* Dataset records
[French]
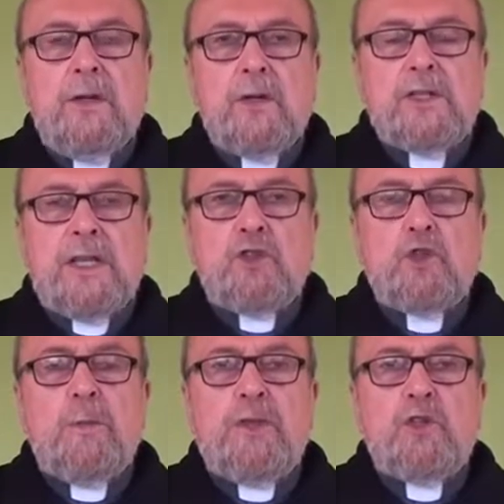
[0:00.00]
Dans cette
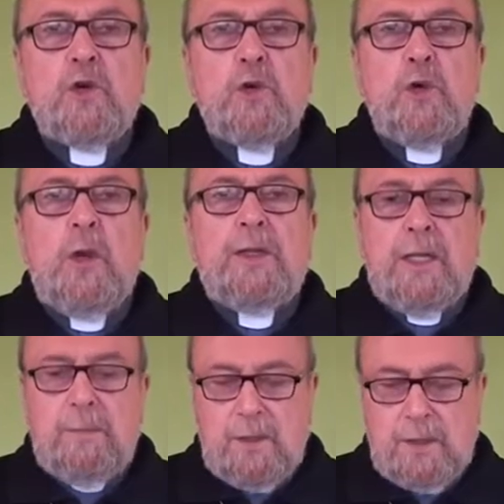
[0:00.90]
soumission
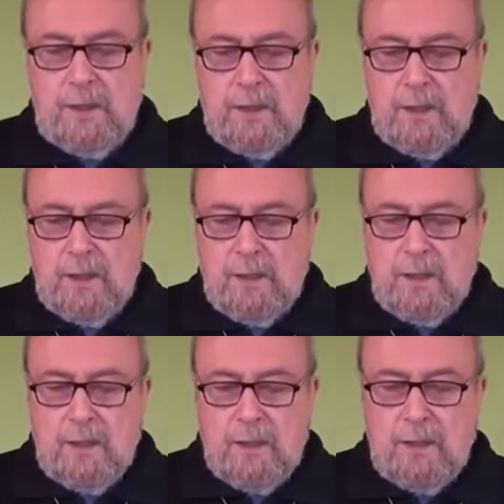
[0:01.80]
ultime,
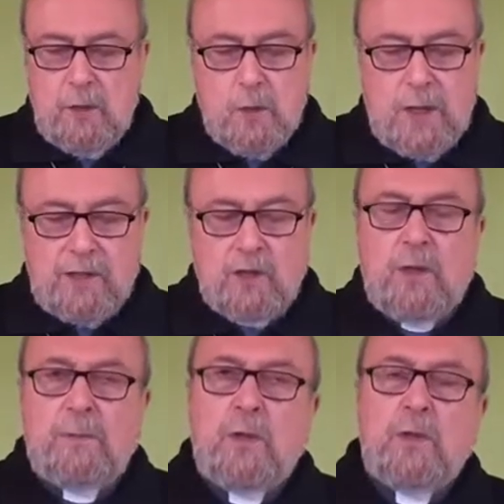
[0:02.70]
nous
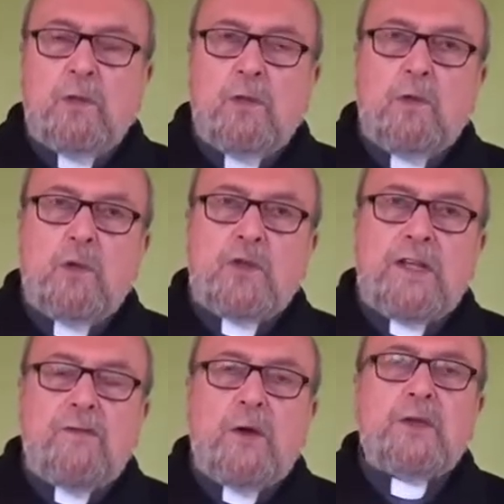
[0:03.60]
rassemblons tous nos
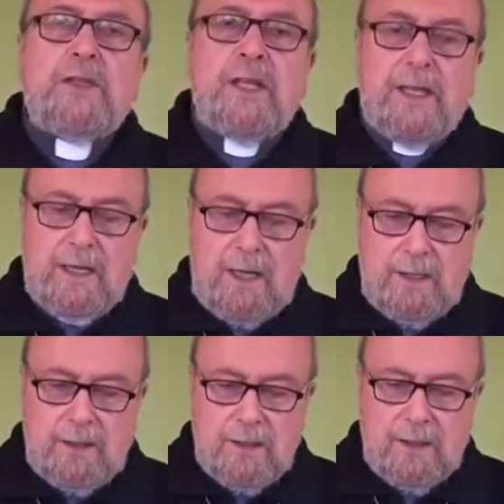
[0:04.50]
efforts
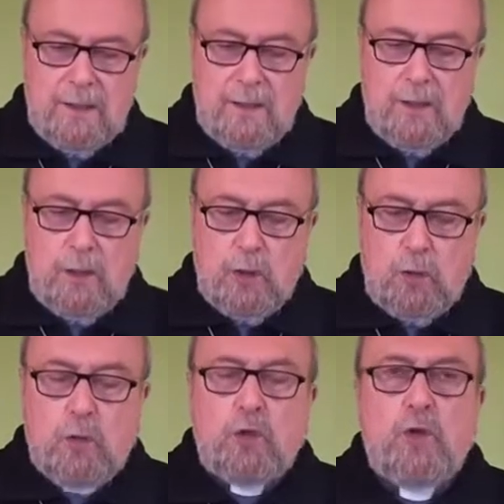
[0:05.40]
stériles,
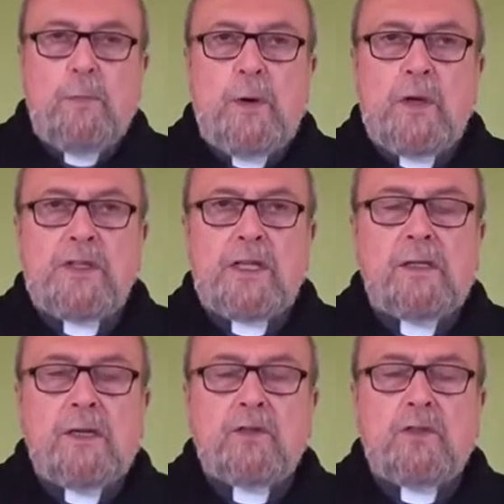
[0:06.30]
toutes nos bonnes
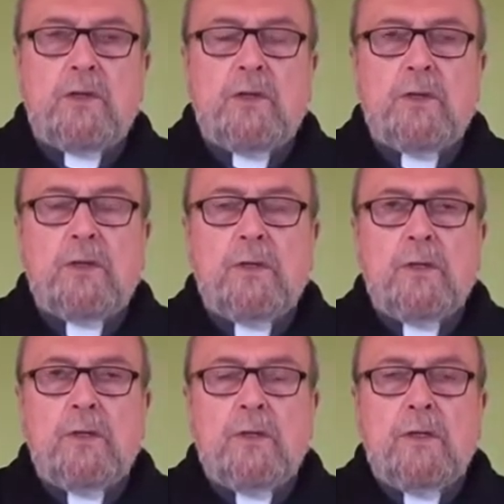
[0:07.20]
intentions
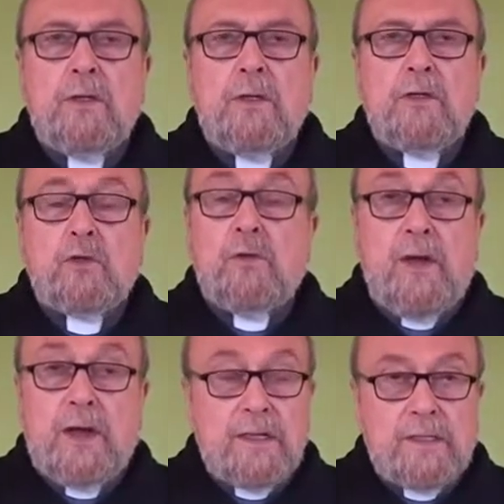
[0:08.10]

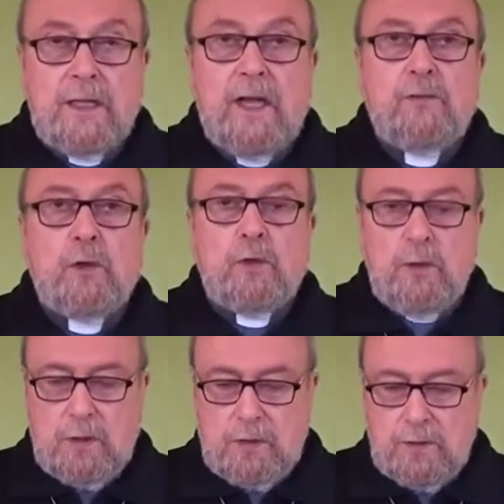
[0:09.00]
souvent restée
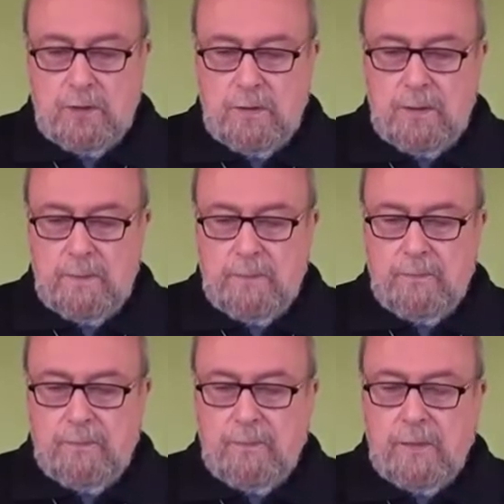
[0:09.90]
infructueuse.
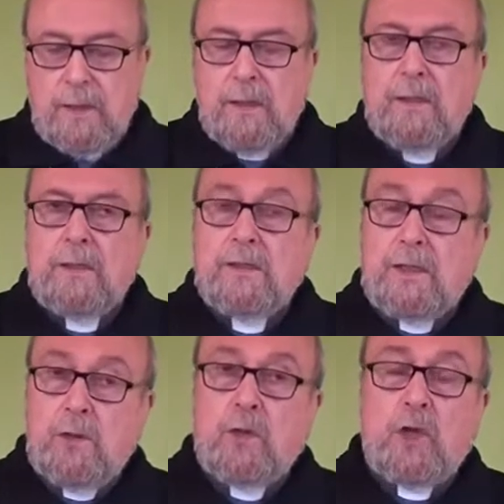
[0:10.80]

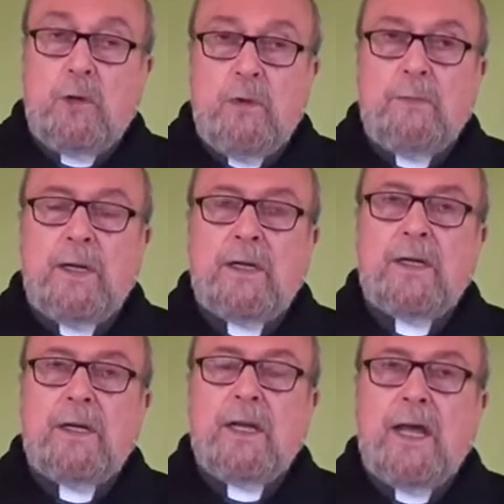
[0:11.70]
C'est donc un
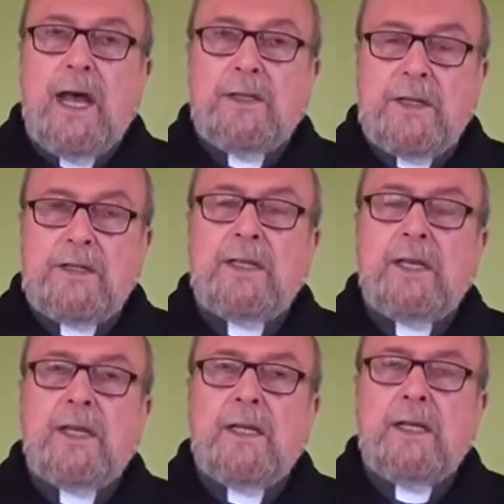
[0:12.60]
moment à
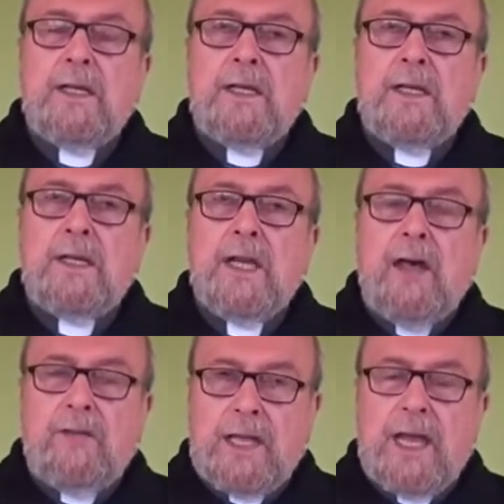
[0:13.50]
désirer
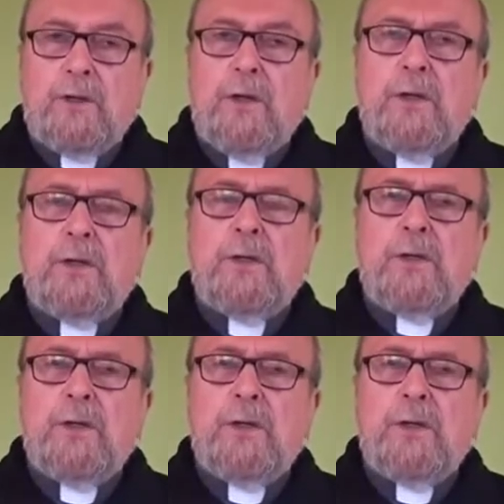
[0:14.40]
avec ardeur.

* Directions
Output the lines above in full and exactly as given, omitting any pictures.

* Problem solution
[French]
[0:00.00]
Dans cette
[0:00.90]
soumission
[0:01.80]
ultime,
[0:02.70]
nous
[0:03.60]
rassemblons tous nos
[0:04.50]
efforts
[0:05.40]
stériles,
[0:06.30]
toutes nos bonnes
[0:07.20]
intentions
[0:08.10]

[0:09.00]
souvent restée
[0:09.90]
infructueuse.
[0:10.80]

[0:11.70]
C'est donc un
[0:12.60]
moment à
[0:13.50]
désirer
[0:14.40]
avec ardeur.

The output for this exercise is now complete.